1 ... Amorphous silicon 2 ... Island nickel film 3 ... Crystalline silicon 4 ... Grain boundary 5: Area where crystallization has not progressed 6 ... Semiconductor area 7: Gate wiring

─────────────────────────────────────────────────── ─── Continuation of the front page (51) Int.Cl. ⁷ Identification code FI H01L 29/786 (72) Inventor Kenji Fukunaga 398 Hase, Atsugi, Kanagawa Semiconductor Energy Laboratory Co., Ltd. (72) Inventor Yasuhiko Takemura Kanagawa 398, Hase, Atsugi, Japan (56) References: Semiconductor Energy Laboratory Co., Ltd. (56) Reference JP-A-63-142807 (JP, A) JP-A-63-56912 (JP, A) JP-A-2-228043 (JP, A) JP-A-2-140915 (JP, A) JP-A-2-27320 (JP, A) JP-B-45-22173 (JP, B1) JP3186621 (JP, B2) Gang Liu and Stephen J. Fonash, Poly crystalline silicon thin film transistors on Corning 7059 glass substrates using short time ,, Appl. Phys. Let t. , USA, May 17, 1993, 62 (20), 2554-2556 (58) Fields investigated (Int.Cl. ⁷ , DB name) H01L 29/786 H01L 21/336

Claims (5)

(57) [Claims] 1. A metal element that forms a semiconductor film made of amorphous silicon, forms a mask having an opening on the semiconductor film, and promotes crystallization of silicon on the mask and the semiconductor film in the opening. A film containing a metal element is formed in the opening of the mask by reacting silicon of the semiconductor film with the metal element to form a silicide of the metal element, the mask is removed, and oxidation is performed on the semiconductor film. Forming a protective film made of silicon or silicon nitride, heating the semiconductor film with the protective film left to crystallize, and after the crystallization, heating the semiconductor film in an atmosphere containing chlorine, A method for manufacturing a semiconductor device, which comprises reducing the concentration of the metal element in a semiconductor film. 2. A metal element for forming a semiconductor film made of amorphous silicon, forming a mask having an opening on the semiconductor film, and promoting crystallization of silicon on the mask and the semiconductor film in the opening. And forming a film containing, reacting silicon of the semiconductor film with the metal element in the opening of the mask to form a silicide of the metal element, removing the mask, and oxidizing the surface of the semiconductor film. Then, the semiconductor film whose surface is oxidized is heated to be crystallized, and after the crystallization, the semiconductor film is heated in an atmosphere containing chlorine to reduce the concentration of the metal element in the semiconductor film.

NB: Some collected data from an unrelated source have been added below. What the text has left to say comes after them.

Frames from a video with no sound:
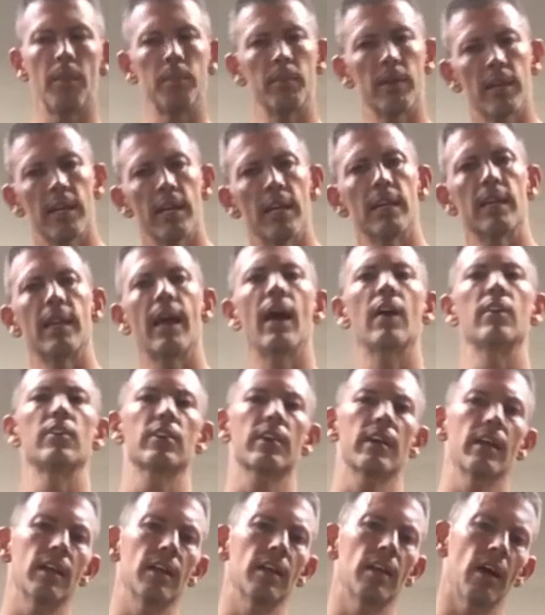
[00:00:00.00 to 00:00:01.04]
up, you're getting down,
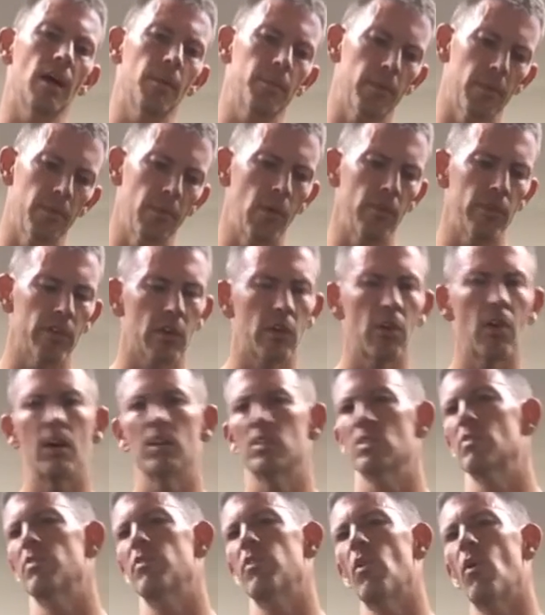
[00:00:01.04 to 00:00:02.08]
you're getting up, you're moving
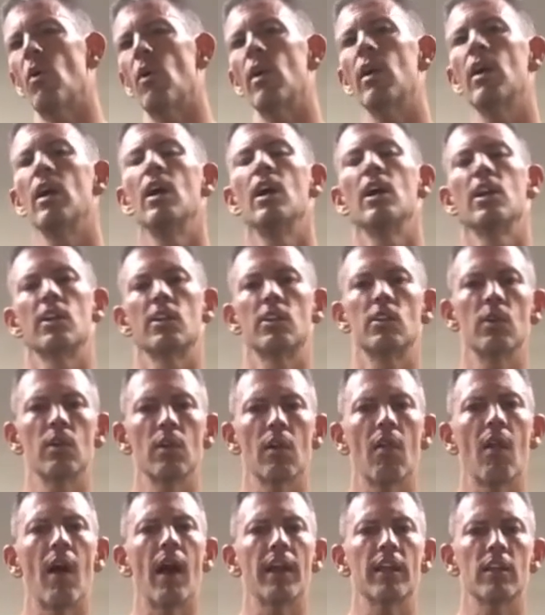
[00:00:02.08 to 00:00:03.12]
across the floor. You're doing
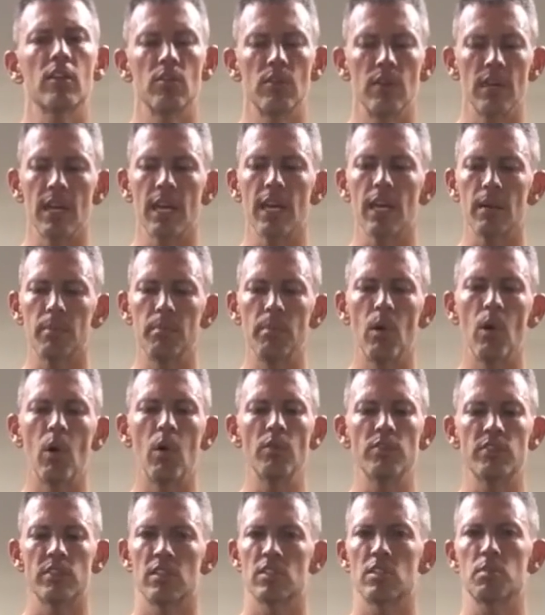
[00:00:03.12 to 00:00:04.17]
a lot of unique
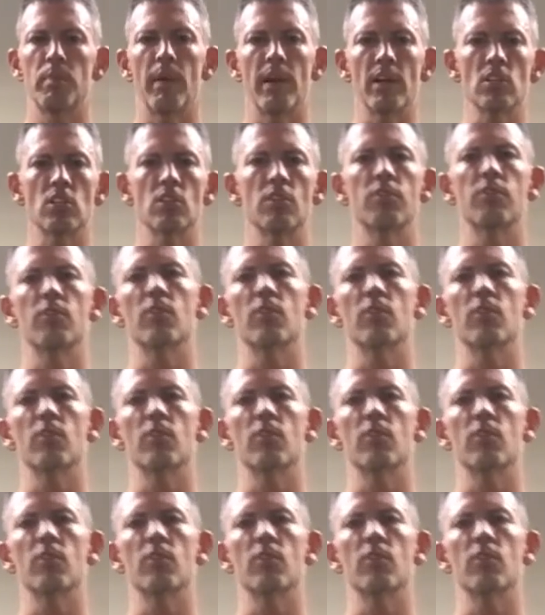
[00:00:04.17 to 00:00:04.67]
moves, especially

A method for manufacturing a semiconductor device, comprising: 3. The metal element for promoting the crystallization of silicon is nickel, iron, cobalt, ruthenium, rhodium, palladium, osmium, iridium, platinum, scandium, titanium, vanadium, chromium, manganese,
The method for manufacturing a semiconductor device according to claim 1, wherein the semiconductor device is made of copper, zinc, gold, or silver. 4. The method for manufacturing a semiconductor device according to claim 1, wherein the atmosphere containing chlorine is an atmosphere using hydrogen chloride, methane chloride, ethane chloride, or ethylene chloride. 5. The concentration of the metal element in the semiconductor film after the concentration reduction is 1 atomic% or less.
5. The method for manufacturing a semiconductor device according to any one of items 4 to 4.